Right Brain Exercises for Children

The human brain is divided into two hemispheres. The left, or analytical, brain is devoted primarily to managing logical cognition in a sequential, cause-and-effect manner. The right side, however, processes ideas through association to produce more intuitive conclusions. Western civilization is constructed in a way that encourages left-brain thinking, causing the decline of our more creative abilities. Faizel Mohidin, head writer at MindMapTutor.com, contends that "innovation and creativity are often punished instead of rewarded." However, you can keep your children's imaginative side alive by practicing exercises designed for right-brain development.


Most top spellers use visualization to recall the arrangement of letters in a word.
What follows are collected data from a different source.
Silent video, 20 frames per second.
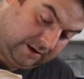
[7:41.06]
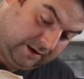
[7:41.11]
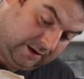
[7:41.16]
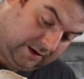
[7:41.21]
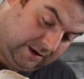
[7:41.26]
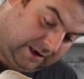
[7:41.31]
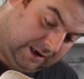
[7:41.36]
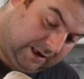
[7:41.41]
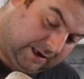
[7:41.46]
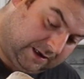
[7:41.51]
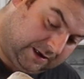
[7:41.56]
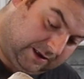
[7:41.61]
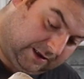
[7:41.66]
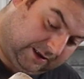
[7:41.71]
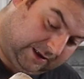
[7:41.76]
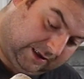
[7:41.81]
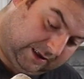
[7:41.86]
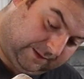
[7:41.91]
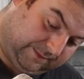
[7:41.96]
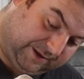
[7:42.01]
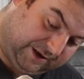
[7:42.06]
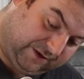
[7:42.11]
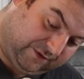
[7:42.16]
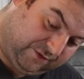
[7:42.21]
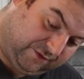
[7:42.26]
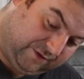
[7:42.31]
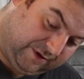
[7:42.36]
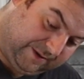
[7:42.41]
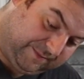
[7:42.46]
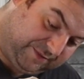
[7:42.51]
And a little bit
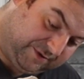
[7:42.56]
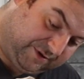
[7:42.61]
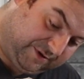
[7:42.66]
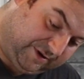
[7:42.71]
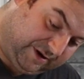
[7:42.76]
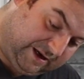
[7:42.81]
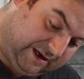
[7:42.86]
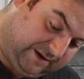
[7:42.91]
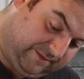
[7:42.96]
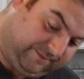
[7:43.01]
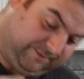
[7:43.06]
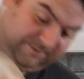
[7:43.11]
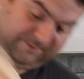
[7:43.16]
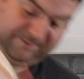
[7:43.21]
of whipped cream.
An essay, published by the Frisco Independent School District, states that "strong spellers tend to break words into chunks, think about small words in big words, and visualize whether or not the word looks right." Obtain a pack of index cards and write a word on each one. Use different colors to highlight any letters that usually cause your child difficulty when spelling. Have him focus on each word for a while, with instructions to take a mental "photograph" of how it looks. Afterward, quiz him on the material by asking that he put the words down on paper by visualizing them as he writes. When your child is finished with each word, encourage him to look at it and notice whether or not he "feels" anything is out of place. Over time, he will develop the ability to come to the correct conclusions intuitively.


To help your child develop better reading comprehension, have him create a mental "movie" of whatever the words describe. This visualization should be a fluid, ongoing representation that moves right along with what she is reading. This enlists the imaginative side of her brain into the process, firmly grounding it into her mind. World memory championship competitor Mark Channon contends that "we all have excellent visual memories, especially when there is a strong association, we remember the images therefore we remember the information." Whenever your child needs to recall information from the story, suggest that she start at any point and then simply "rewind" or "fast-forward" the sequence of events until she reaches the appropriate moment in the film.
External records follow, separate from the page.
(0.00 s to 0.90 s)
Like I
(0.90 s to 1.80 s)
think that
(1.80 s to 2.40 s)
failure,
Help your child learn to add and subtract quickly at home with this right-brain method of study. Again, obtain a deck of index cards. Write a simple, two-number additive equation on each card. However, illustrate each number in a series of dots, totaling the number they represent. This helps your child visually combine the numbers by counting according to the dots displayed. At first, he may need to touch each dot with the end of his pencil while counting. Encourage him, though, to take a mental snapshot of how each number looks when adding to develop his mechanism of visual recall.